After this, the results can be generated by running:
XavierFashionMNIST.ipynb
| Section 3.1- Constant Variance compared to Xavier Initialisation applied to the FashionMNIST dataset
CIFARClassification.ipynb
| Section 3.2- Constant Variance compared to Xavier initialisation applied to the CIFAR dataset.
HeFashionMNIST.ipynb
| Section 4.1- Constant Variance compared to He initialisation applied to the FashionMNIST dataset.
ReLUCIFARClassification.ipynb
| Section 4.2- Constant Variance compared to He initialisation applied to the CIFAR dataset.

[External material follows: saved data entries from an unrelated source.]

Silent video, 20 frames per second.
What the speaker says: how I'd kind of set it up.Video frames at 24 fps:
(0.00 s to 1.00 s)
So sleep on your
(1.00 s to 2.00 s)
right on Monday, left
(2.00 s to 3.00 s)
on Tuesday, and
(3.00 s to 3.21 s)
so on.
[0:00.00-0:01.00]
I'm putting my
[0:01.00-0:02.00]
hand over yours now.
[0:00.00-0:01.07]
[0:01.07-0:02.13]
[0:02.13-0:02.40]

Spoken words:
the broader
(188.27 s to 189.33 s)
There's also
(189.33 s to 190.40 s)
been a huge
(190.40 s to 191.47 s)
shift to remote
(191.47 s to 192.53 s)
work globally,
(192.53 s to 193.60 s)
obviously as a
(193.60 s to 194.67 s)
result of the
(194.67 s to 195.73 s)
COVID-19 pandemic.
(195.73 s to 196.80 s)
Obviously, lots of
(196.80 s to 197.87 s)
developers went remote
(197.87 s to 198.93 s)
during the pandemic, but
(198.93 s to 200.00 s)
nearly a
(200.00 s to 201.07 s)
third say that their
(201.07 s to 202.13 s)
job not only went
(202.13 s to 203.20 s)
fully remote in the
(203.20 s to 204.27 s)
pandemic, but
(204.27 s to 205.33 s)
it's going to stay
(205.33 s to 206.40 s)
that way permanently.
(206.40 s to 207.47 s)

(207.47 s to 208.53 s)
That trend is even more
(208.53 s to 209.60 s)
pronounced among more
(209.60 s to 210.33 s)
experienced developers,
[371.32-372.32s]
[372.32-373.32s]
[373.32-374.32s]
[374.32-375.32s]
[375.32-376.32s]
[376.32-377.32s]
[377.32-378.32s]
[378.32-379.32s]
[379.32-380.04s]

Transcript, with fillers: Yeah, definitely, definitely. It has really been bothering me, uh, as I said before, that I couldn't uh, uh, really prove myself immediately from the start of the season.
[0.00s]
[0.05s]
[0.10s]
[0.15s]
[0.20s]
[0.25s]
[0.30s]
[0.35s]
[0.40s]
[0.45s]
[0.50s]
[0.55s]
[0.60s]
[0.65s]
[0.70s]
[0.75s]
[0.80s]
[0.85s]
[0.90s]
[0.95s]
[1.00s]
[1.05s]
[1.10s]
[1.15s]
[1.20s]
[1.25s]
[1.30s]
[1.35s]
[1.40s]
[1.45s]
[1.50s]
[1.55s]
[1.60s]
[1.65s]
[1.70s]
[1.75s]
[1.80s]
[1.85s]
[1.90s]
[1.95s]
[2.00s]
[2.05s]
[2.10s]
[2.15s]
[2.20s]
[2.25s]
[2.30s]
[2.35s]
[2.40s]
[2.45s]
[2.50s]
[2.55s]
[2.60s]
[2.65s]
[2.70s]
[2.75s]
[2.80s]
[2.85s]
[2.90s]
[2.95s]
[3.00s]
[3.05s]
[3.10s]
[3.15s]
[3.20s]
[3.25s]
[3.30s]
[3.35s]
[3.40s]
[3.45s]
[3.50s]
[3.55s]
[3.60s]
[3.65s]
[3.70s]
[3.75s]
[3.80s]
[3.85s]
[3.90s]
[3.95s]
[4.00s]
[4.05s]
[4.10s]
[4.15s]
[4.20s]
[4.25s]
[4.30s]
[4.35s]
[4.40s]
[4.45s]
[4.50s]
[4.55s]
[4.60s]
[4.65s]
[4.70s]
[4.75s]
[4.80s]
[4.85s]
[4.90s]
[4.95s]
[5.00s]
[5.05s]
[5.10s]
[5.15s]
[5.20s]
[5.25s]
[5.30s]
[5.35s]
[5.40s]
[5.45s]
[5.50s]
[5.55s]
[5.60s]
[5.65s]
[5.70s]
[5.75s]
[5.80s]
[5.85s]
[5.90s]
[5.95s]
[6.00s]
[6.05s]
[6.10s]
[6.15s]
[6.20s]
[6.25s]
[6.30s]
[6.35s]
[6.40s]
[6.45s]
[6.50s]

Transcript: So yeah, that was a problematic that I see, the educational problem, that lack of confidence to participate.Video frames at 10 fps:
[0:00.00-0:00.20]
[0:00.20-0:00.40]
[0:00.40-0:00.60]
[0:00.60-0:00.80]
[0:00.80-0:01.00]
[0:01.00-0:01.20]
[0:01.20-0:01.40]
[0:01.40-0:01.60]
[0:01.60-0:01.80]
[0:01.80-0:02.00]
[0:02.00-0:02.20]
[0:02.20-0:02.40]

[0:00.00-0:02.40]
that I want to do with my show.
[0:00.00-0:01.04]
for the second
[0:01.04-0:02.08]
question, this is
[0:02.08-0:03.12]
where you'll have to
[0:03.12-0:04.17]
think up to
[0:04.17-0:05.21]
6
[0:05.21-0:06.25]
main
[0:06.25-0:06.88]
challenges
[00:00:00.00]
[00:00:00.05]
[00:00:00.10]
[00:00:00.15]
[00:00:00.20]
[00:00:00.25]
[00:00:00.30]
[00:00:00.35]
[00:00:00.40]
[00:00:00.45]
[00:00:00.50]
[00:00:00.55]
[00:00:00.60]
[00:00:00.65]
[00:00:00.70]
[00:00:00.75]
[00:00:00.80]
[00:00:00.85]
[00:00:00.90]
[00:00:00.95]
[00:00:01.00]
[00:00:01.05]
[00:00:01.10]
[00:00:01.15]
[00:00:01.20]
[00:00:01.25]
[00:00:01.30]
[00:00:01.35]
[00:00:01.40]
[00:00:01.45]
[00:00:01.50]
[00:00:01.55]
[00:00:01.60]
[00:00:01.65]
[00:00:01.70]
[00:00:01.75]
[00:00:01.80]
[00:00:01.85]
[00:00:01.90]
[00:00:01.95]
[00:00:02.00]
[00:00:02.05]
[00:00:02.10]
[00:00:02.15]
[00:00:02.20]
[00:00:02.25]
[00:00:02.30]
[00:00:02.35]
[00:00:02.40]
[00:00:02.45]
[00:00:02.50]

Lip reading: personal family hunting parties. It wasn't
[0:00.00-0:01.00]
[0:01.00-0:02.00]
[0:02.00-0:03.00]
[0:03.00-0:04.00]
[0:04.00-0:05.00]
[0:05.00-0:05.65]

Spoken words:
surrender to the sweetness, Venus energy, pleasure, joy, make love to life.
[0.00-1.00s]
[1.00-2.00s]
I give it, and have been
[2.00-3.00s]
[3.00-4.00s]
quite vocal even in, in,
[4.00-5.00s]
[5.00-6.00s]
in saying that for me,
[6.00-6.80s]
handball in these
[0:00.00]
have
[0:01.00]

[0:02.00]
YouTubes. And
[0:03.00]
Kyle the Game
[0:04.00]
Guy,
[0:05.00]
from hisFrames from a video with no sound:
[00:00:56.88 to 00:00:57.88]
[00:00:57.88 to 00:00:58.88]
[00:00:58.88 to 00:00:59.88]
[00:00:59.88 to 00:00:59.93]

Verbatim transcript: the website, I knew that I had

This will put the results in four different folders which must exist before running the code. These folders containing the raw results are provided in this repository. Respectively these folders are:
XavierFashionMNIST_test
XavierCIFAR_test
HeConstVarFashionMNIST_test
HeCIFAR_test
Generating the plots/figures based on these experiments are mostly included in the same notebook. There are two additional notebooks for plotting some results:
ReLUCIFARPlotter2.ipynb
| Figure 6- Plots the results for Constant Variance initialisation compared to He initialisation.
XavierComparason5.ipynb
| Figure 3- Plots the forward propagated variance on each layer
Where the plotting is included in the same notebook, there is a cell to load in the raw data before generating the plot. This can be found after the cells for generating the raw results. Run this cell to load in the raw results and then run the subsequent cells to generate plots based on the loaded data.
The generated plots/figures have also been included in the PaperImages
folder.
By default, the notebooks will run each experiment 5 times. This can be changed by changing the value in the range
where the results are generated and saved.